Dick Clerkin

Sport
- Sport: Hurling, Gaelic football
- Position: Midfield

Club
- Years: Club
- Currin

Inter-county
- Years: County / Apps (scores)
- 1999–2016: Monaghan / 179 or 180

Inter-county titles
- Ulster titles: 2
- NFL: 2 (Division 2)
- All Stars: 1 (Ulster, 2010)

= Dick Clerkin =

Monaghan Gaelic footballer

Dick Clerkin is a Gaelic footballer who plays for Currin and, previously, at senior level for the Monaghan county team.

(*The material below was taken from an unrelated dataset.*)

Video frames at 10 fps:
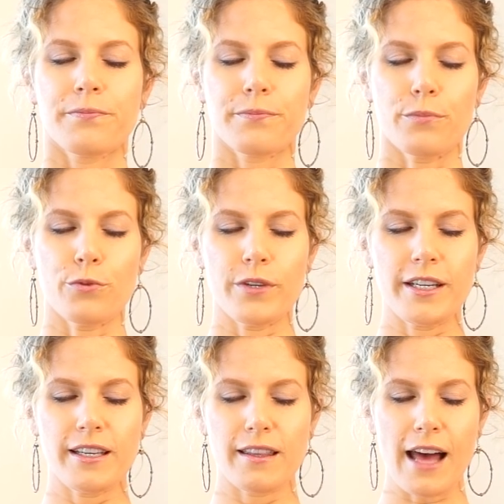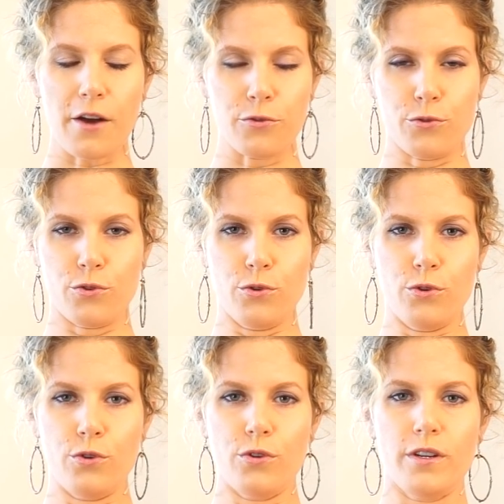Breathe out,
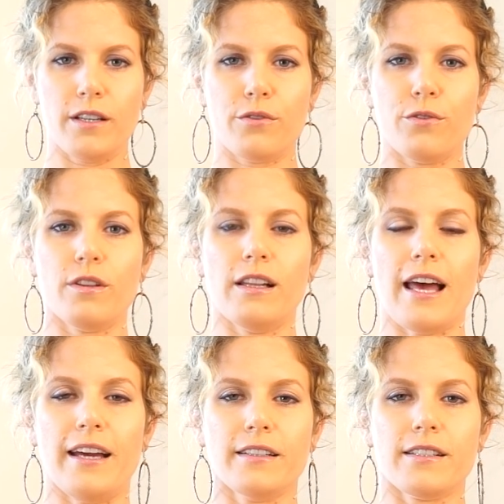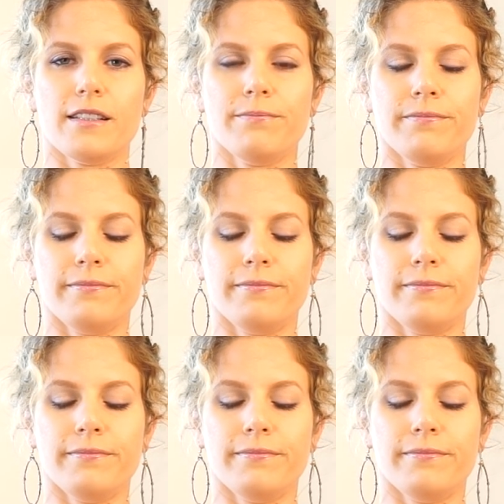rooting through the legs.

He ended 17 years with Monaghan in 2016 as the longest-serving inter-county footballer, with his debut in 1999, with two Ulster Championship medals in his back pocket and two National League Division 2 crowns in his other pocket. All in all he played 179 or 180 appearances for Monaghan (all the reports give different numbers), most of it in midfield, and also played his club football for Currin. He gave his retirement speech to the Irish Examiner, confirming the end of the last player left from the 1990s. His last day out was a qualifier defeat to Longford in 2016.

Clerkin was Monaghan's only winner of an Ulster All-Star in 2010, where he was paired with Ambrose Rogers in midfield.